··· GIVEN RECORDS ···

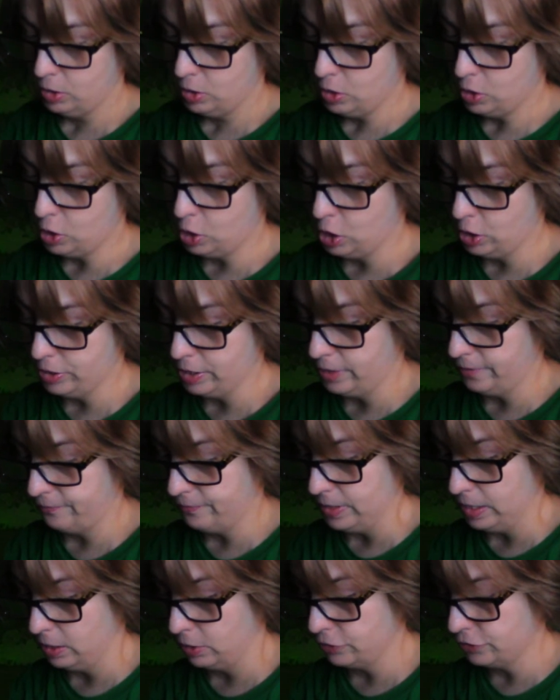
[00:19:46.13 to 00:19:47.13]
All that
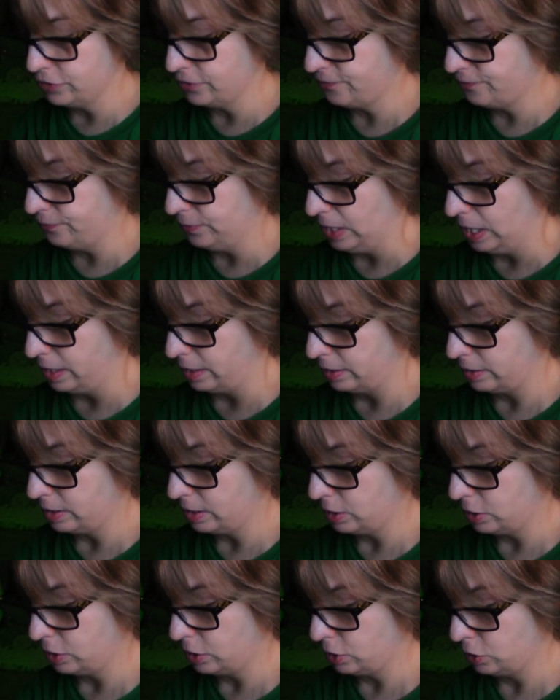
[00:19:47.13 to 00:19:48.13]
avails is flight.
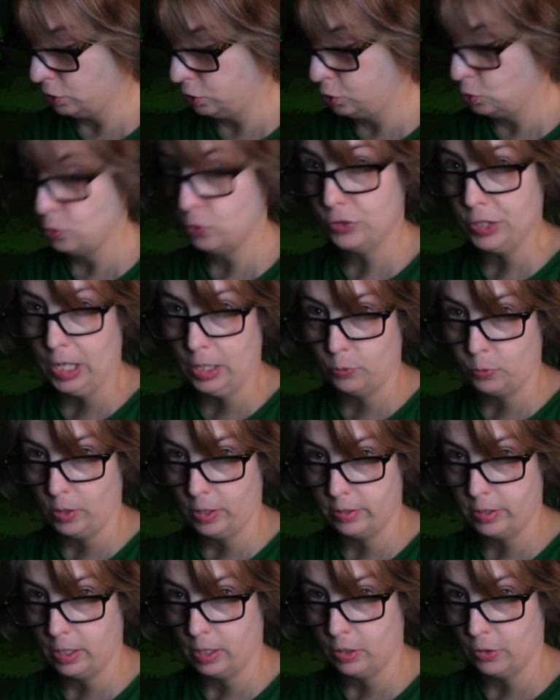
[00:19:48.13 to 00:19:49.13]
Lose
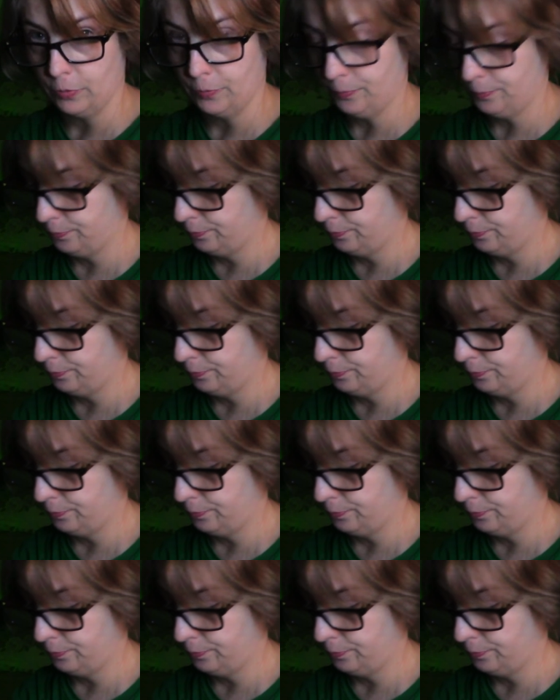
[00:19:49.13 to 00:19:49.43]
headway there.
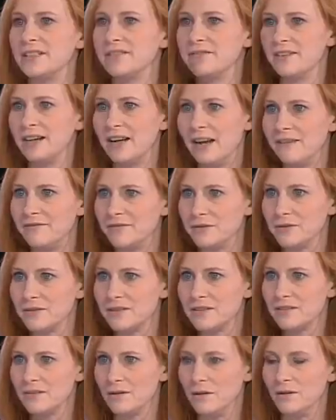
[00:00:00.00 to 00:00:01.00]
different
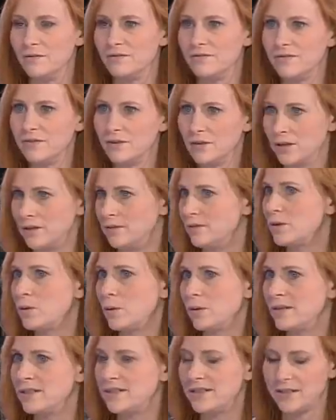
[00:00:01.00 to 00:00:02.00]
levels of
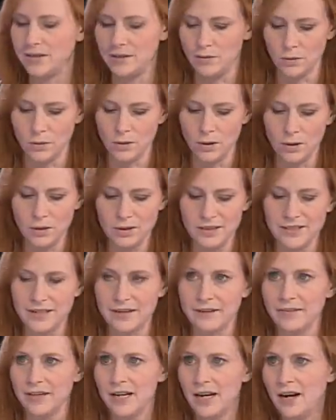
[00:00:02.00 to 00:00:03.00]
quarantine or
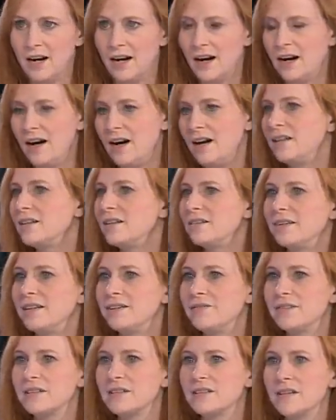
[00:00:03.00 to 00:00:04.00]
lockdown.
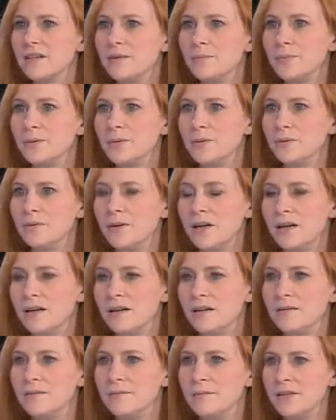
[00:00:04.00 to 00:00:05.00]
Hungary, for example,
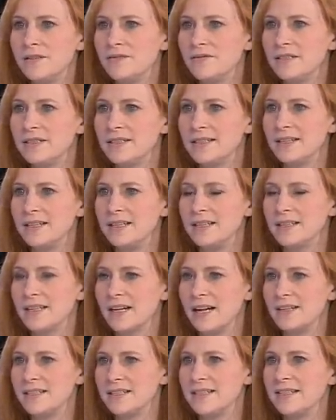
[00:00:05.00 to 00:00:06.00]
most recently
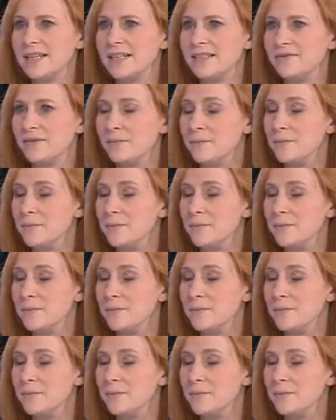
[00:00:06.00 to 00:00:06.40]
declared a state of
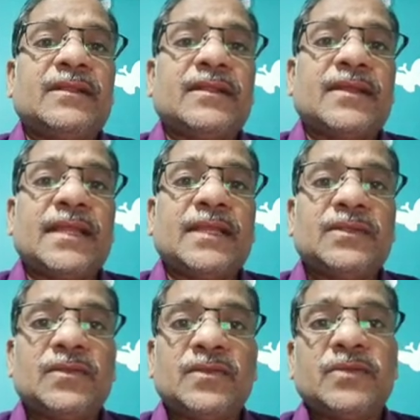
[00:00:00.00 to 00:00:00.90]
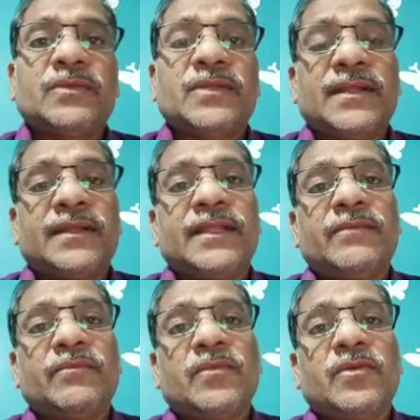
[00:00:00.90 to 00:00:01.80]
the lysosomes contain
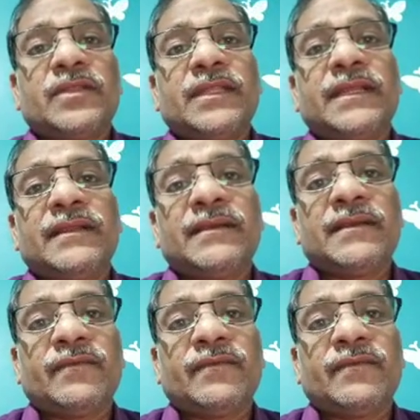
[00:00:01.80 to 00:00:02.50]
more than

···

* TO DO:
Nothing but the records themselves, exact and complete, should be returned; leave the pictures out.

* OUTPUT OF THE TASK:
[00:19:46.13 to 00:19:47.13]
All that
[00:19:47.13 to 00:19:48.13]
avails is flight.
[00:19:48.13 to 00:19:49.13]
Lose
[00:19:49.13 to 00:19:49.43]
headway there.
[00:00:00.00 to 00:00:01.00]
different
[00:00:01.00 to 00:00:02.00]
levels of
[00:00:02.00 to 00:00:03.00]
quarantine or
[00:00:03.00 to 00:00:04.00]
lockdown.
[00:00:04.00 to 00:00:05.00]
Hungary, for example,
[00:00:05.00 to 00:00:06.00]
most recently
[00:00:06.00 to 00:00:06.40]
declared a state of
[00:00:00.00 to 00:00:00.90]
[00:00:00.90 to 00:00:01.80]
the lysosomes contain
[00:00:01.80 to 00:00:02.50]
more than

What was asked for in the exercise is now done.